La cosa acaba siendo una trama de película dominguera con añadidos históricos. Pero, por ejemplo, cuando Mishka (el figurante Dostoievski) va al destierro interior y se informa de su situación, más que acordarme de las Memorias de la casa muerta, que es lo que intenta imitar, me venía a la memoria La isla Sajalín, de Chéjov. A los rusos no les gustaban los patch-work: fuera una novela o un reportaje, lo tratado se aborda siempre con la exclusividad que reclama una obra de arte. Pero en Towles, a pesar de lo que diga, hay poco Chéjov, poco Dostoievski y, en todo caso, mucho Solzhenitsyn, y ese espíritu aparentemente dickensiano yo más lo emparentaría con la necesidad de rellenar páginas que con la de construir una novela. Hay diálogos francamente impertinentes, digresiones histórico políticas que no reclamaban más que media línea, escenas bobaliconas meticulosamente ambientadas. Lo que no hay, ay, es personajes.
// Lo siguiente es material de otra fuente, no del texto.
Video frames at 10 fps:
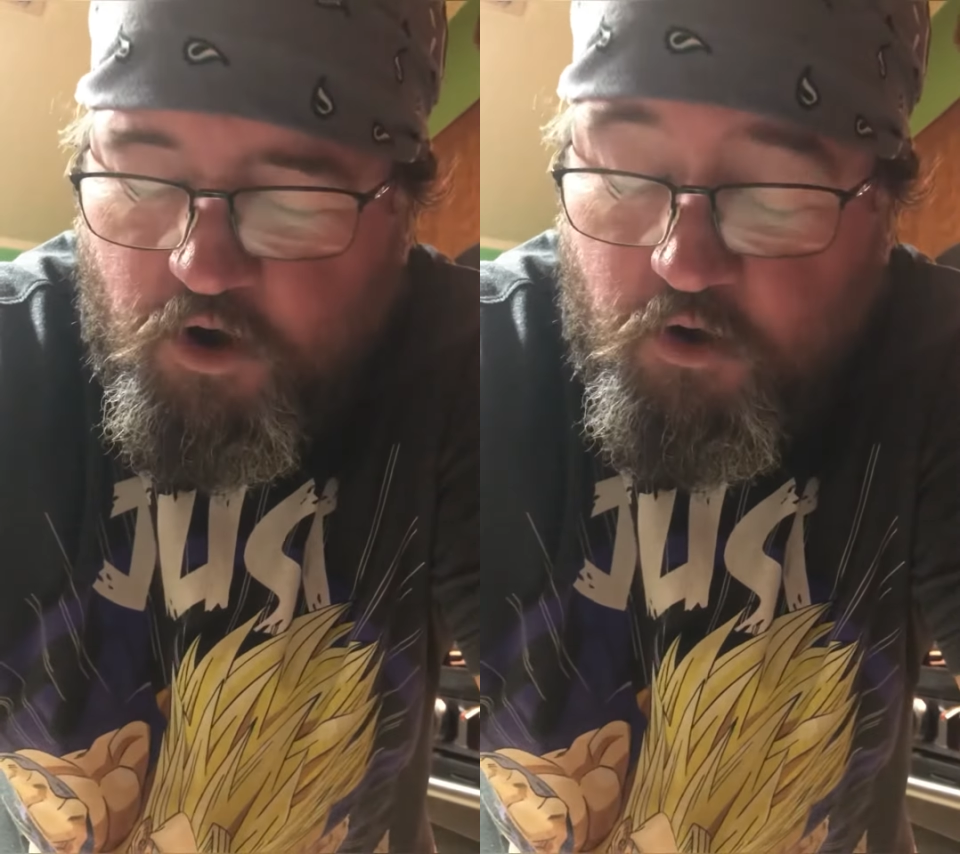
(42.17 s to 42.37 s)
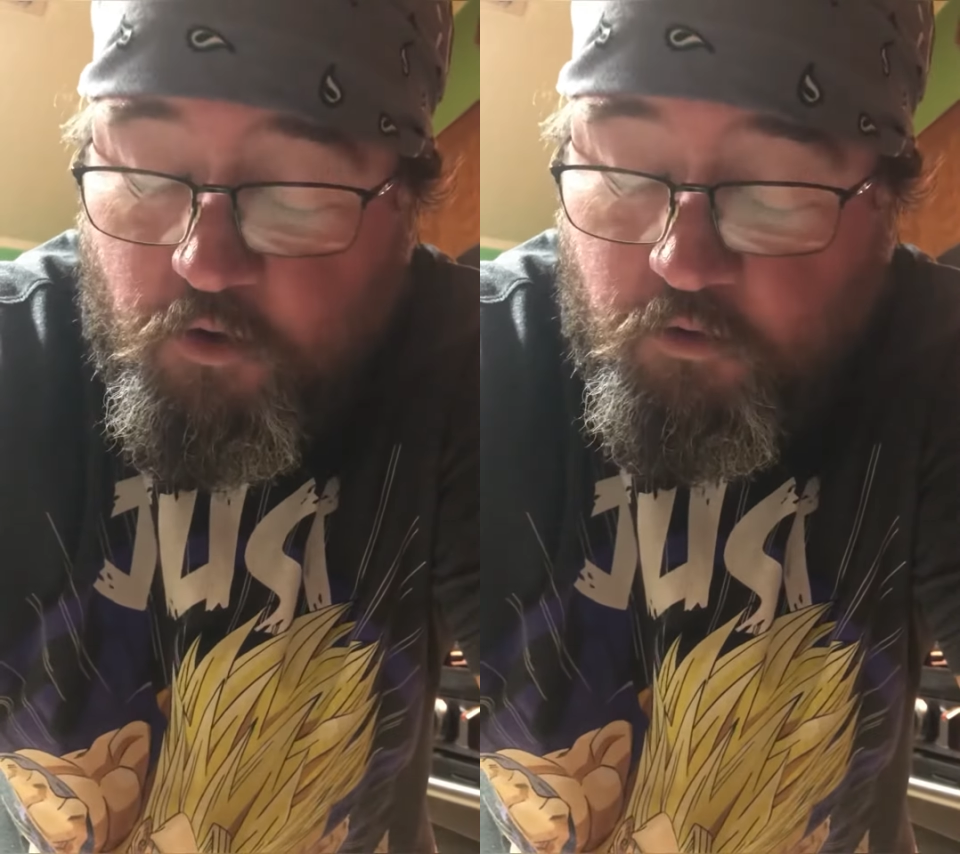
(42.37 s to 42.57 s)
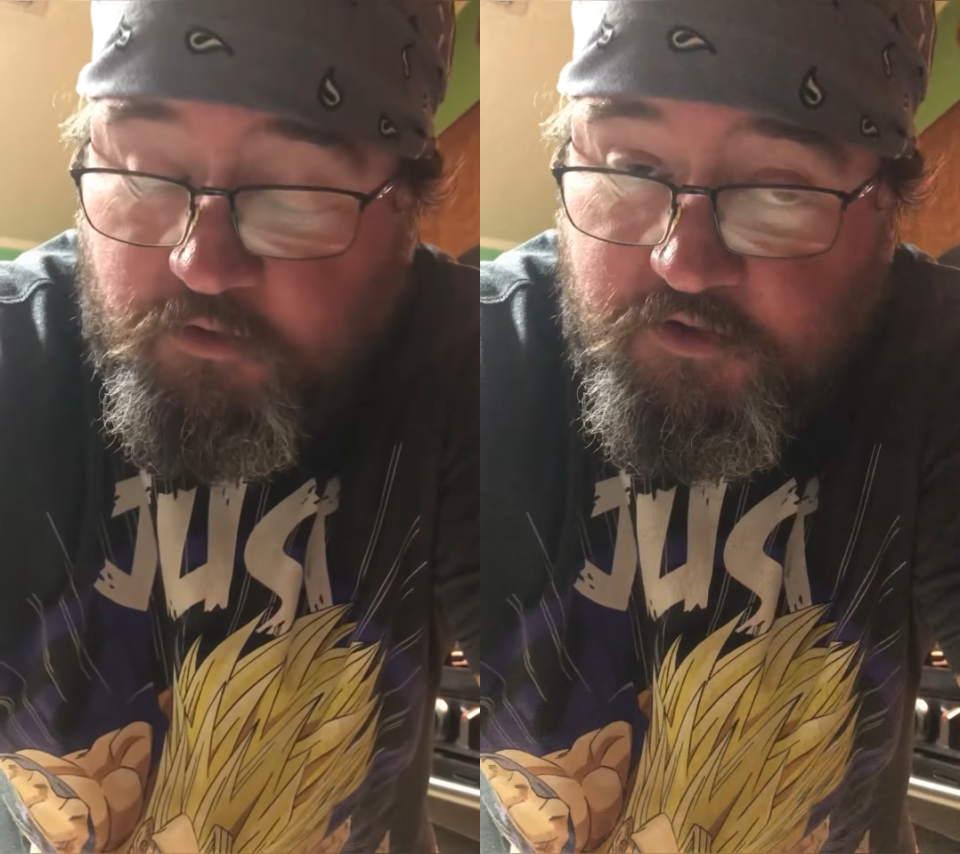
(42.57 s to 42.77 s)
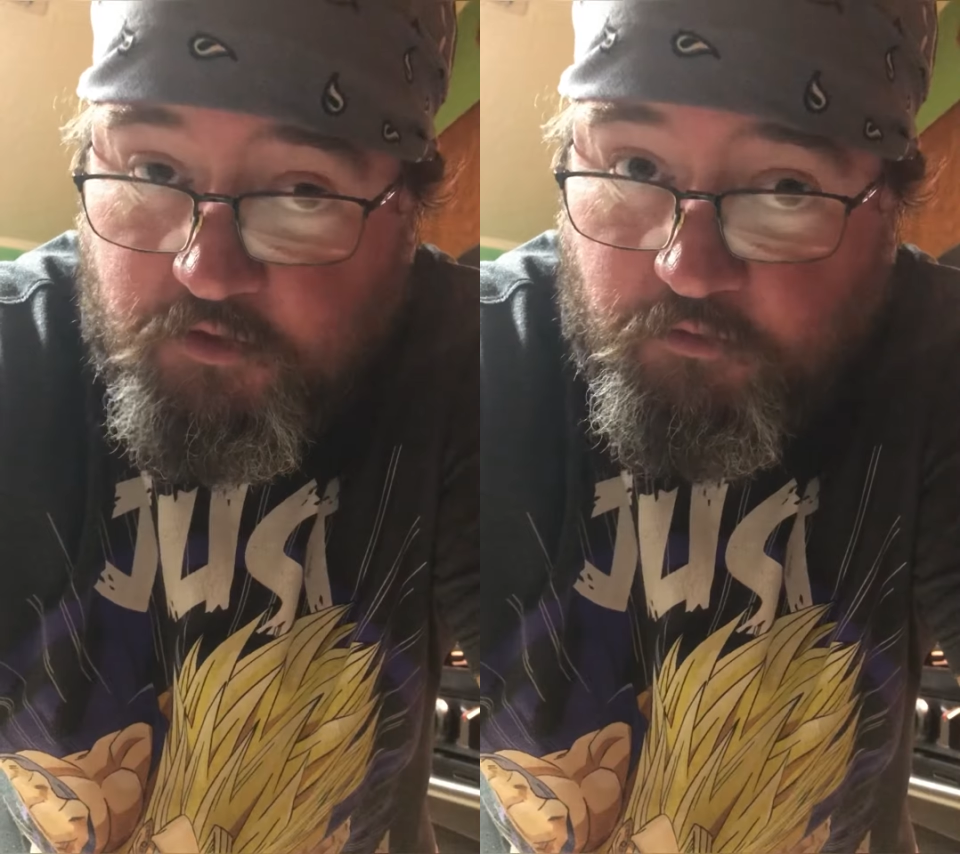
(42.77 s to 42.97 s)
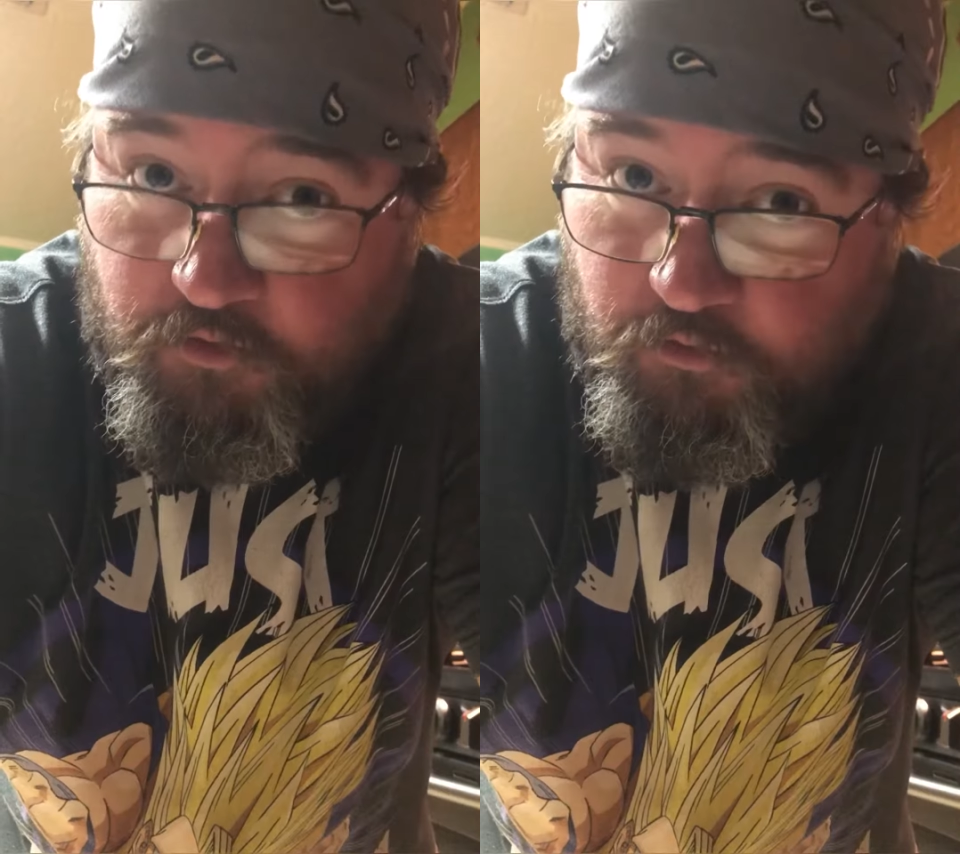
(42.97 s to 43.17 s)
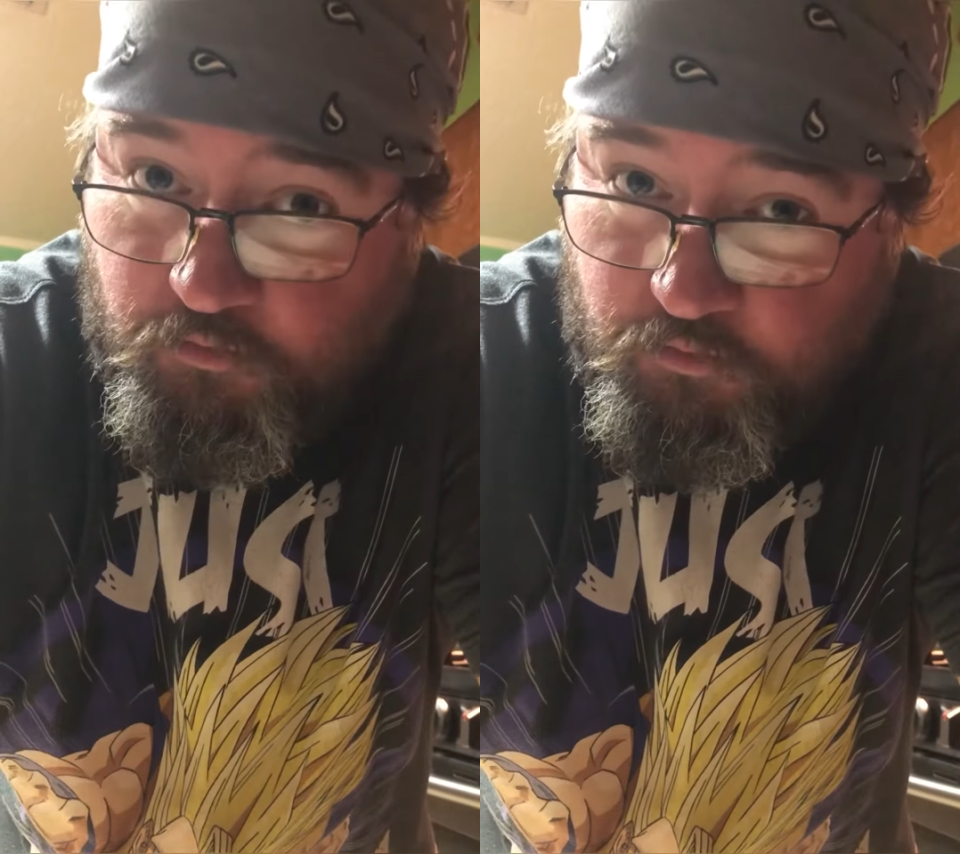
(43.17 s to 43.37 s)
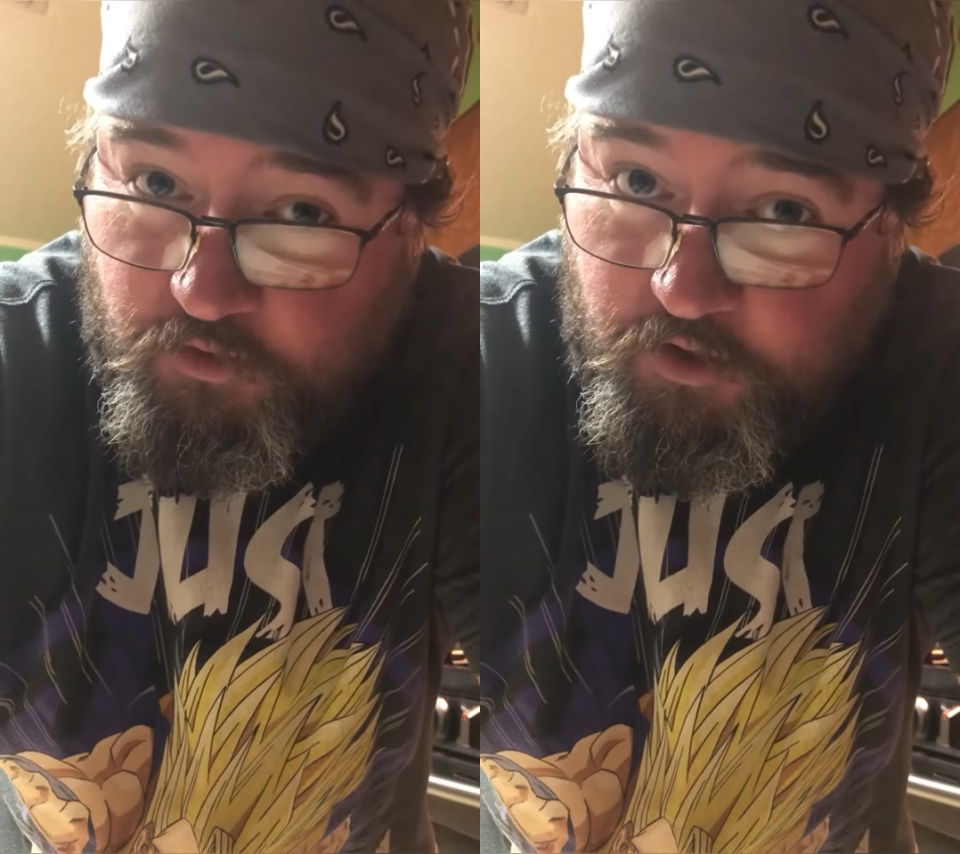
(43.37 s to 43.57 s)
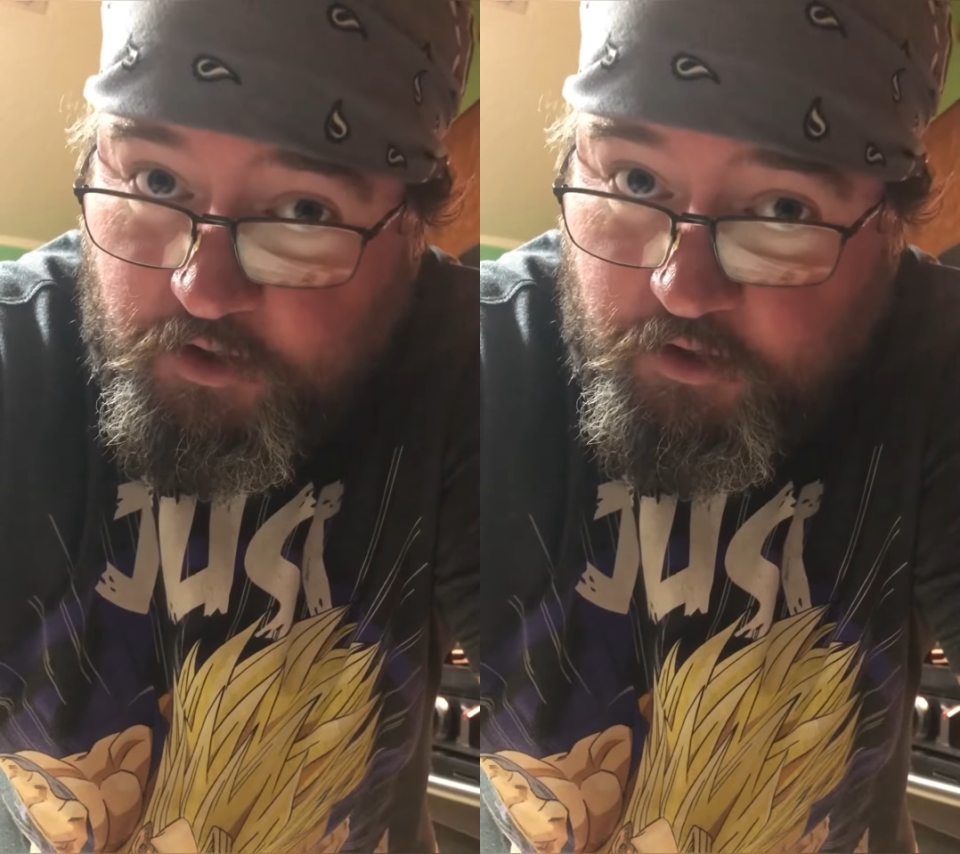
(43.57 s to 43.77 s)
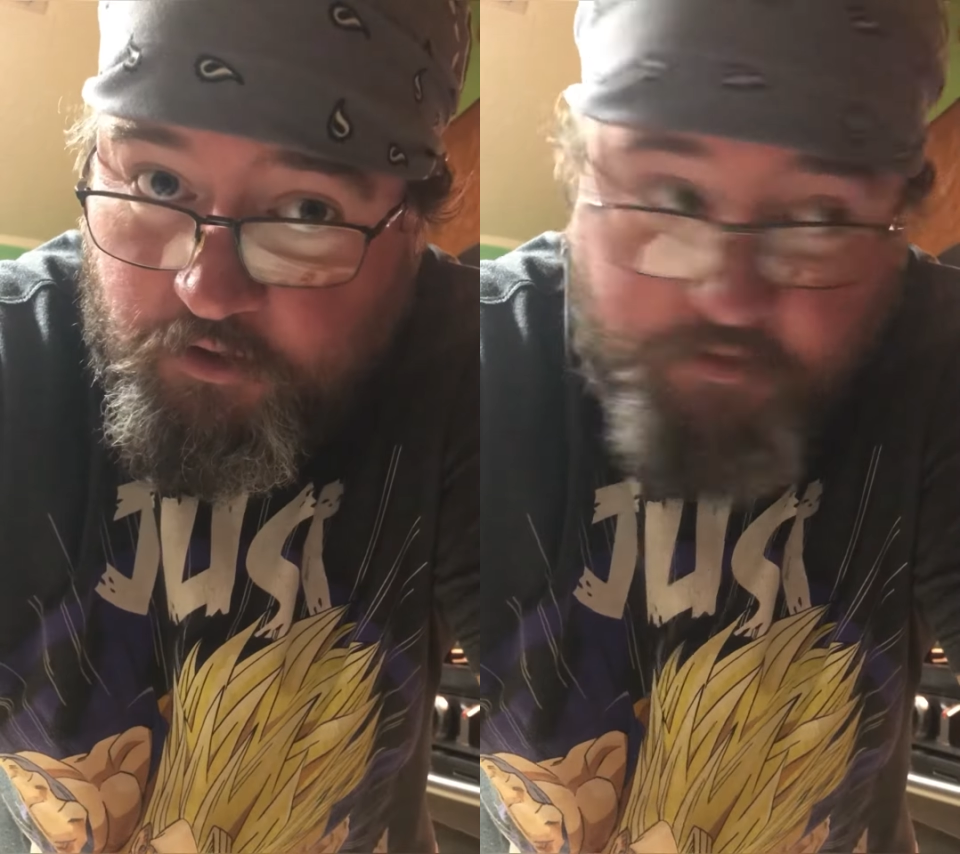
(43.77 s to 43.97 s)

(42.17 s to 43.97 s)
Oh, this is gonna go real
Uno llega al final de Un caballero en Moscú con la idea cierta de que ningún gran maestro ruso habría utilizado más de la cuarta parte de palabras para contar mucho más. Hay un algo de gratuito en esta novela que termina por devorarla entera. Se equivocó el autor al despedir a Nina y dejar a su hija al cuidado del conde. Ahí la novela es toda un añadido, y con esa sensación es difícil que uno espere mucho más.
Amor Towles, Un caballero en Moscú, Salamandra, 2018, 509 p.